The Court certifies that Martino Siciliano (another Ordine Nuovo's pentito) attended to the assembly with Zorzi and Maggi in April 1969, in the library Ezzelino of Padua, where Freda announced the program of the train bombings. But since those bombs didn't kill nobody, it's not evidence the involvement of Zorzi and Maggi in the next subversive strategy of Freda and Ventura, and in the other acts of terrorism. The tragic events of December 12, 1969 didn't represent a loose cannon, but were the result of a subversive operation enrolled in a program subversive well settled.[8]

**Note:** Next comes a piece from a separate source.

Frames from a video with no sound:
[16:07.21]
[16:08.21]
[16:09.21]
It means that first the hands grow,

The Red Brigades conducted its own inquiry into the events. The results of this (and other) inquiries were found in a Red Brigades hideout in Robbiano di Mediglia (Italy) after a firefight with the Italian police (Carabinieri) on October 15, 1974. The records were kept secret until 2000, when the "Commissione Stragi" of the Italian Parliament, investigating terrorism during the presidency of Giovanni Pellegrino, uncovered it.[citation needed]

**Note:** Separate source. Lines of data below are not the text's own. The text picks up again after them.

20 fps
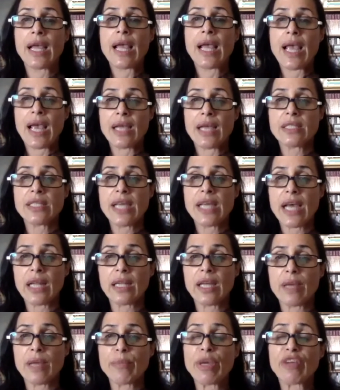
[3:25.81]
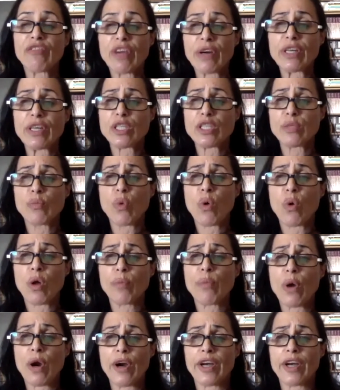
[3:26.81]
and Telem, a very small
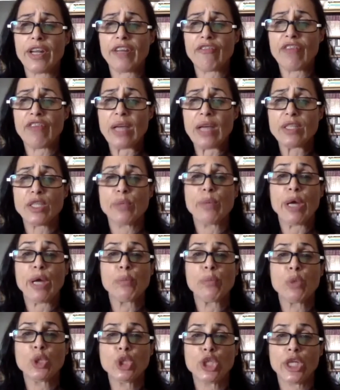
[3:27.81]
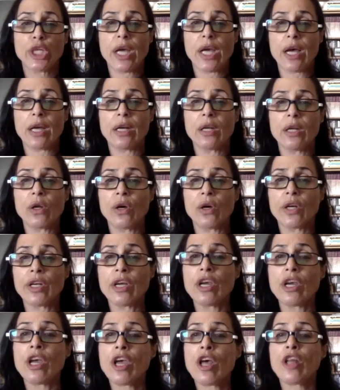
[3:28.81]
party founded by Moshe Ya'alon,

The bombing was the work of a right wing group, Ordine Nuovo whose aim was to prevent the country falling into the hands of the left -wing by duping the public into believing the bombings were part of a communist insurgency.[3]
A 2000 parliamentary report published by the Olive Tree coalition (an alliance of the Communist Party and the Democratic Party of the Left) claimed that "U.S. intelligence agents were informed in advance about several right-wing terrorist bombings, including the December 1969 Piazza Fontana bombing in Milan and the Piazza della Loggia bombing in Brescia five years later, but did nothing to alert the Italian authorities or to prevent the attacks from taking place." It also alleged that Pino Rauti (current leader of the MSI Fiamma-Tricolore party), a journalist and founder of the far-right Ordine Nuovo (New Order) subversive organization, received regular funding from a press officer at the U.S. embassy in Rome. "So even before the 'stabilising' plans that Atlantic circles had prepared for Italy became operational through the bombings, one of the leading members of the subversive right was literally in the pay of the American embassy in Rome", the report says.[23]
Paolo Emilio Taviani, the Christian Democrat co-founder of Gladio (NATO's stay-behind anti-Communist organization in Italy), told investigators that the SID military intelligence service was about to send a senior officer from Rome to Milan to prevent the bombing, but decided to send a different officer from Padua in order to put the blame on left-wing anarchists. In an August 2000 interview with Il Secolo XIX newspaper Taviani said that he did not believe the US Central Intelligence Agency was involved in organising the Milan bomb. However he alleged "It seems to me certain, however, that agents of the CIA were among those who supplied the materials and who muddied the waters of the investigation."[24]